The immediate impact of Jackson’s visit was to achieve the precise humanization that emanates from empathy. Jackson himself is no stranger to the criminal justice system. He was arrested in the 1960s for attempting to check a book out of the “white” public library in his hometown of Greenville, South Carolina, and has spent time in jail repeatedly for similar acts of civil disobedience. While many of the choices of the Cook County inmates might not boast the same nobility or efficacy, one has to wonder how many people in a room full of nonviolent offenders can and should claim, for reasons personal or political, “I do not belong here.”
The Rainbow/PUSH Coalition identified three particular inmates who could amplify that declaration, and paid their respective bonds before escorting them home to spend Christmas with their families.

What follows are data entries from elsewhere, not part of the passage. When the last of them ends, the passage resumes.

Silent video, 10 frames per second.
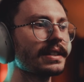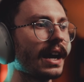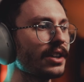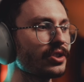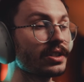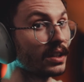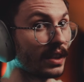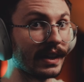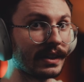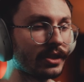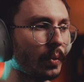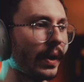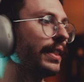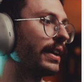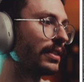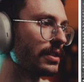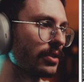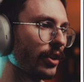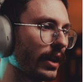I just like the way that these look.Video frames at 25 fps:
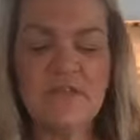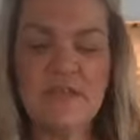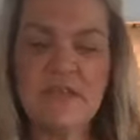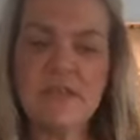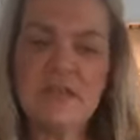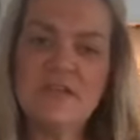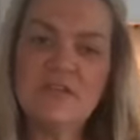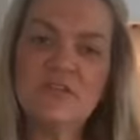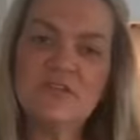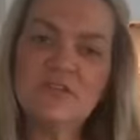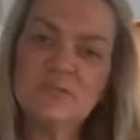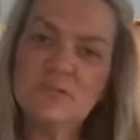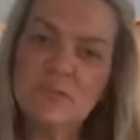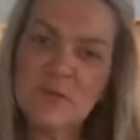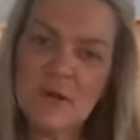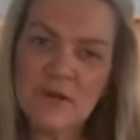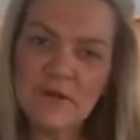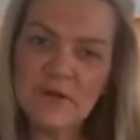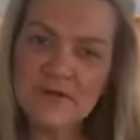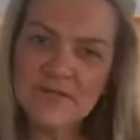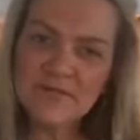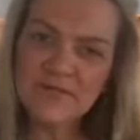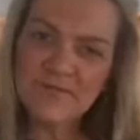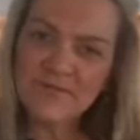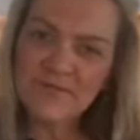And
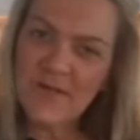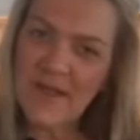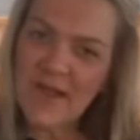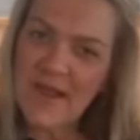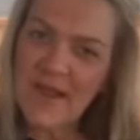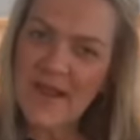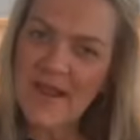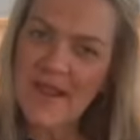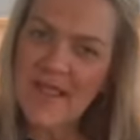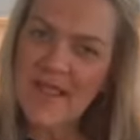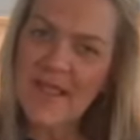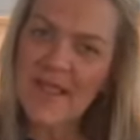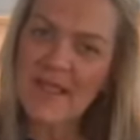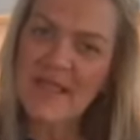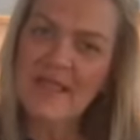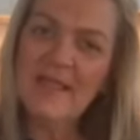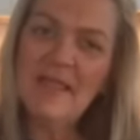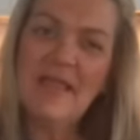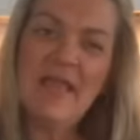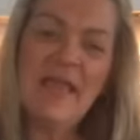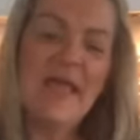tomorrow's Friday,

One was a woman in her thirties, a mother of four, including her oldest daughter who is a journalism major at DePaul University, locked away on charges of retail theft. Another was a young man, among many, on charges of simple drug possession, underscoring the human damage and debris of the impractical and iniquitous “war on drugs,” and the third was a middle aged, impoverished man who, because he could not make bail and was still awaiting trial, had spent 574 days in Cook County Jail on, of all things, a forgery charge.
Before leaving, PUSH staffers recorded the names of all inmates enduring similar predicaments on the promise that they would research their cases, and coordinate with the Sheriff’s department to negotiate bond reduction, or secure release.
“The movement needs to go national,” Jackson told the assembled members of the press, “In every major city, in every state, we need to use Christmas as an opportunity to set the captives free.”
A simple act of seasonal compassion might reverberate with revolutionary resonance. The three inmates could express nothing but joy and gratitude for their homecoming. In addition to the multiplication of individual and familial happiness, as more people hug their children, parents, spouses, and siblings on a cold morning, setting the captives free can also spotlight the devastation of mass incarceration, racial and class biases in criminal justice, and the immorality of modern day debt prisons. The Christmas work of Jesse Jackson and Rainbow/PUSH is a replacement of American cruelty and indifference with the universal values of mercy, forgiveness, and the undying faith in the potential miracle of the second chance.
When Jackson and his staff returned to the PUSH offices in the South Side of Chicago, Jackson collapsed his 6’4” frame into a reclining chair at the head of a conference table. With CNN flashing images of the day’s news above his head, and local and national newspapers scattered before him, he made an admission as introspective as it was philosophical.
“I’ve freed hostages and prisoners in Iraq, Cuba, Syria, Kosovo, and Gambia,” he said in a soft voice far removed from the shout he employed at the pulpit just moments earlier, “and it never hit me as deep as releasing people at home.”